Quantized values for the luminance using a very small phi_q, a relatively small phi_q, and a relatively large phi_q.
Note that if phi_q is set to 0, the quantized values are q0, q1, q2, etc. As phi_q increases though, the quantized values change to q0+delta_q/2, q1+delta_q/2, q2+delta_q/2, etc. Winnemöller suggests using between 8 to 10 bins and a phi_q between 3.0 and 14.0. The transitions between quantized values are much smoother when phi_q is smaller (good!) but the (horizontal) steps are much shorter (not so good!).

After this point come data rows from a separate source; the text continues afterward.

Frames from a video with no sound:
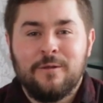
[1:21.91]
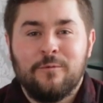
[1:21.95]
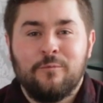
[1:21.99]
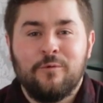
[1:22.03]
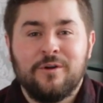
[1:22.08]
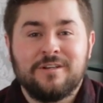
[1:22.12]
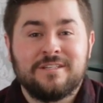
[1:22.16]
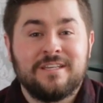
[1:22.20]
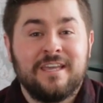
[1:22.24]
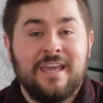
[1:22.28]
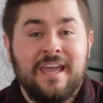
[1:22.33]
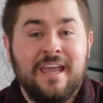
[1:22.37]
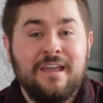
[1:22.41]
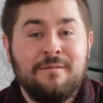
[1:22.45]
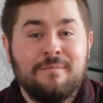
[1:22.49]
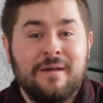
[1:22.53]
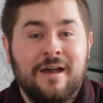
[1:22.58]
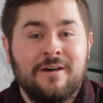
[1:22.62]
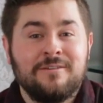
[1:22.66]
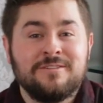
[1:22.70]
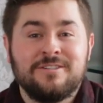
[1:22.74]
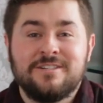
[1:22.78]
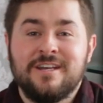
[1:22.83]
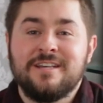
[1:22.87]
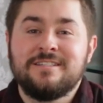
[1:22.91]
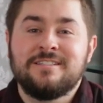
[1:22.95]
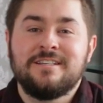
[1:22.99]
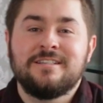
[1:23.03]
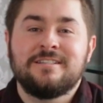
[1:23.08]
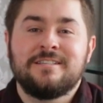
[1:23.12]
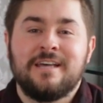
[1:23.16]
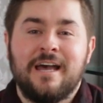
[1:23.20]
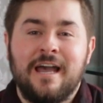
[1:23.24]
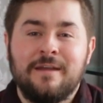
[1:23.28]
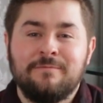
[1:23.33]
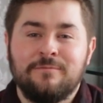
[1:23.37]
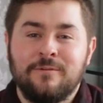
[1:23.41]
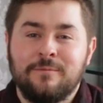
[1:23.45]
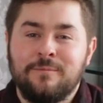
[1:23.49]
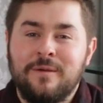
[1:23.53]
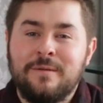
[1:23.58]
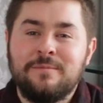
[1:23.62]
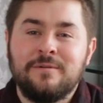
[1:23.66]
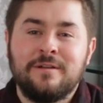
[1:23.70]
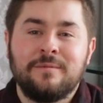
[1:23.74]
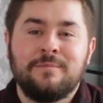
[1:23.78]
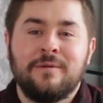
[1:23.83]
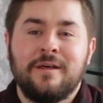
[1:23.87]
which came out just in time for
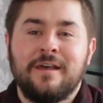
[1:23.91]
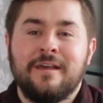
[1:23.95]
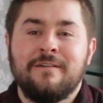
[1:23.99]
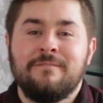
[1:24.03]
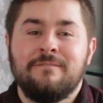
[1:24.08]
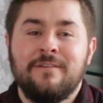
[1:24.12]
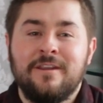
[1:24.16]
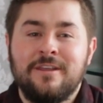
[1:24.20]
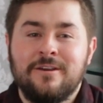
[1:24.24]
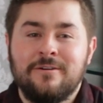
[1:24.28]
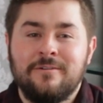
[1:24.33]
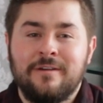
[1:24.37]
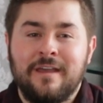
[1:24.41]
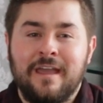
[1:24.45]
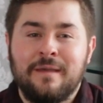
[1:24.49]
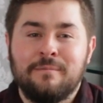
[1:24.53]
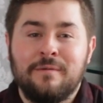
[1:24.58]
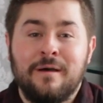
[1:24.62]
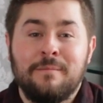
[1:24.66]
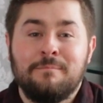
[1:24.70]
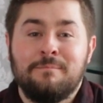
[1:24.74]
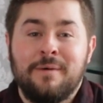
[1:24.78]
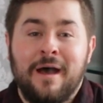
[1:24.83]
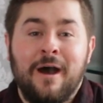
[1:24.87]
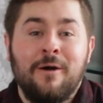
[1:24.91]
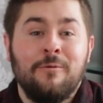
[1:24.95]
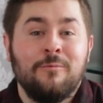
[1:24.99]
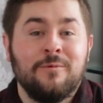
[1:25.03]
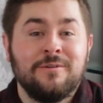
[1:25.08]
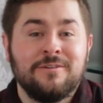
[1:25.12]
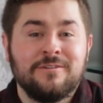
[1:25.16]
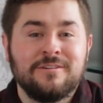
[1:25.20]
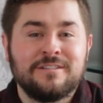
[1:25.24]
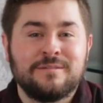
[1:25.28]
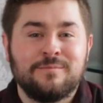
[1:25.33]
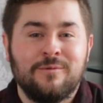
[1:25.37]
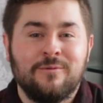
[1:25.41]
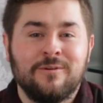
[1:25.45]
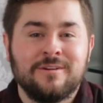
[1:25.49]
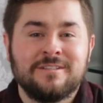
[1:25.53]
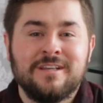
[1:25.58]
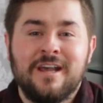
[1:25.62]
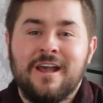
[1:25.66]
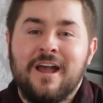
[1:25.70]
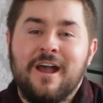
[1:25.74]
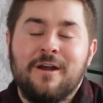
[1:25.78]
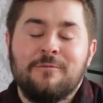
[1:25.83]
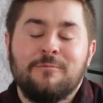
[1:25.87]
people to play a video game about winter sports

Let's see the results of Winnemöller soft quantization on a real image ...
Yeah, there's definitely quantization happening but not sure you are gonna be able to see the difference between the quantized images. Let's zoom in the upper right!
Clearly, the quantized image with phi_q = 3.0 has a smoother transition between flat areas of color than the quantized image with phi_q = 14.0. Kinda looks like the quantized image with phi_q = 3.0 is an anti-aliased version of the quantized image with phi_q = 14.0.
In the paper, Winnemöller is not satisfied with a uniform phi_q. Clearly, phi_q should be a function of the luminance gradient. Indeed, you kinda want phi_q to be relatively small when the luminance gradient is small and you want phi_q to be relatively large when the luminance gradient is large. All you have to do is compute the magnitude of the luminance gradient, clamp it on either end (min and max), and linearly interpolate phi_q between phi_q_min = 3.0 (corresponds to the min luminance gradient magnitude) and phi_q_max = 14.0 (corresponds to the max luminance gradient magnitude).